Bei den Rädern sollte die Förderung, so die Wünsche der Befragten, so novelliert werden, dass neben Leasing auch die Anschaffung von Lastenrädern oder -anhängern ohne Elektromotor oder von Lieferbikes sowie „regulären“ Longtails, die Gespanne aus Pedelec und Lastenanhänger ermöglichen. Zudem fordert man die Erhöhung der Fördersätze auf 40 Prozent der Anschaffungskosten bis max. 9.000 Euro pro Lastenrad sowie eine Abwrackprämie bei Abschaffung eines Verbrenners. Nicht zuletzt solle die Förderung auch junge, gebrauchte Lastenräder umfassen.

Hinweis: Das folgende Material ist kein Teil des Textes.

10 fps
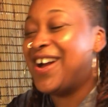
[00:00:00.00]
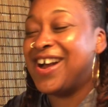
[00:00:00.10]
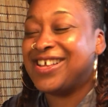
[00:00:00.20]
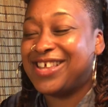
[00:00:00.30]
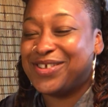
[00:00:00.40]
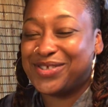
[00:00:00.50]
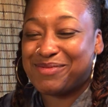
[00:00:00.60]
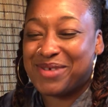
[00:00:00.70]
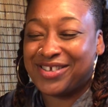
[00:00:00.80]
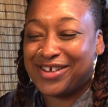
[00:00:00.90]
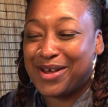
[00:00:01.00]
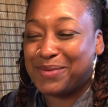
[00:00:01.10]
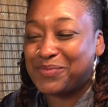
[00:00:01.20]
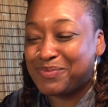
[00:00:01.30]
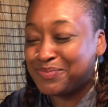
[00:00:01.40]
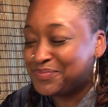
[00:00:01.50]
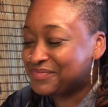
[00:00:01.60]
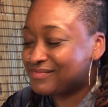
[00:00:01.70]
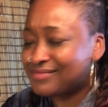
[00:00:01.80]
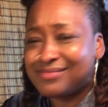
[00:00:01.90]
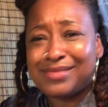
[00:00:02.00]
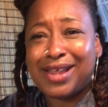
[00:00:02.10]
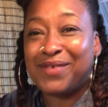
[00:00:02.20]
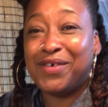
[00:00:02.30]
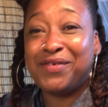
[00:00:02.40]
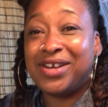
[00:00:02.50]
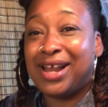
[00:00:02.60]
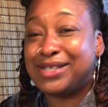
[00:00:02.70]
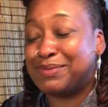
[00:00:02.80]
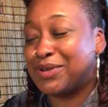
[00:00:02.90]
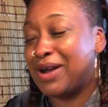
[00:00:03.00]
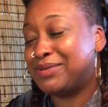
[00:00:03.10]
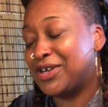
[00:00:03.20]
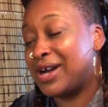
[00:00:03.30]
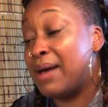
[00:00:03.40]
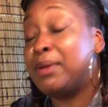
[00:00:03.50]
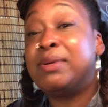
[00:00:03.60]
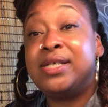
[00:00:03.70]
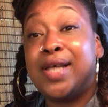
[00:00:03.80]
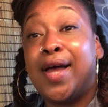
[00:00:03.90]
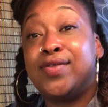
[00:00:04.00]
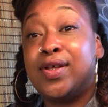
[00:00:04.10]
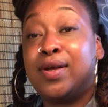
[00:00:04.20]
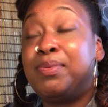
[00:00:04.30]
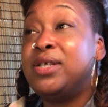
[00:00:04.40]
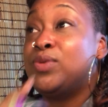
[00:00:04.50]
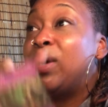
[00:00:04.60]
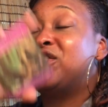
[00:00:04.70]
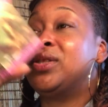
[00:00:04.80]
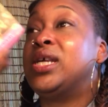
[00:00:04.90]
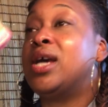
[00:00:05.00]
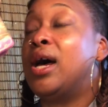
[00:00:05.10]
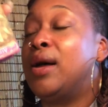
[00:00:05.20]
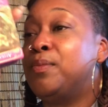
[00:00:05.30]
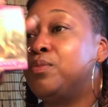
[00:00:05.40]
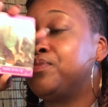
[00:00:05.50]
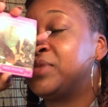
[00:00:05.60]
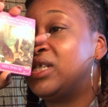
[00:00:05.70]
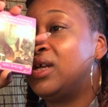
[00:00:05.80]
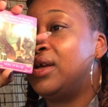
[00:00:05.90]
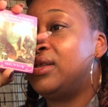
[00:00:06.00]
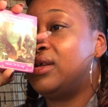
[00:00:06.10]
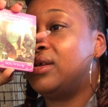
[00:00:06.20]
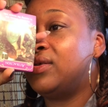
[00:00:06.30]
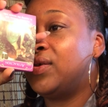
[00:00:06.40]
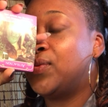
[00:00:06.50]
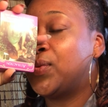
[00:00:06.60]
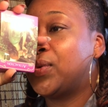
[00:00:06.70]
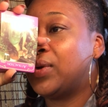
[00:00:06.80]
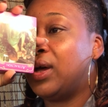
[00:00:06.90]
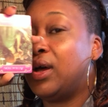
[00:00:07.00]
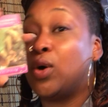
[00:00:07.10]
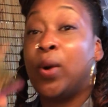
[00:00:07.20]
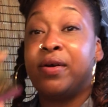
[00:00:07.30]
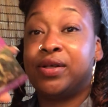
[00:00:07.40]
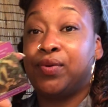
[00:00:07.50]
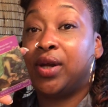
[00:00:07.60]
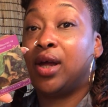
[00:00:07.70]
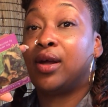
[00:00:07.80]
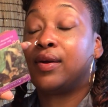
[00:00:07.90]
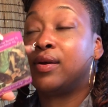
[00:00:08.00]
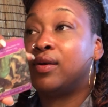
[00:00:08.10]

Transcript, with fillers: all right thank you so much um feel free to like subscribe share comment please add the please watch the um the the uh, aquarius reading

"Der Erfolg ist bisher selbstgemacht. Für wirksamen Klimaschutz brauchen wir bis zum Jahr 2030 30%+X Anteil Radlogistik und Lastenräder im Wirtschaftsverkehr. Dafür braucht es noch mehr Wachstum. Hier fehlt uns bisher jedoch die richtige Weichenstellung der Bundespolitik. Zur Erreichung der Klimaschutzziele im Verkehr braucht es faktenbasierten Fokus auf Energieeffizienz und Technologie, die jetzt verfügbar sind. Als Branche sind wir lieferfähig. Aber dafür braucht es faire Marktbedingungen, bessere und höhere Förderung von Lastenrädern und -anhängern, mehr Gestaltungsspielräume und Planungskapazitäten für Kommunen und deutlichen Ausbau der Radverkehrsinfrastruktur", erklärt der Vorstand des RLVD.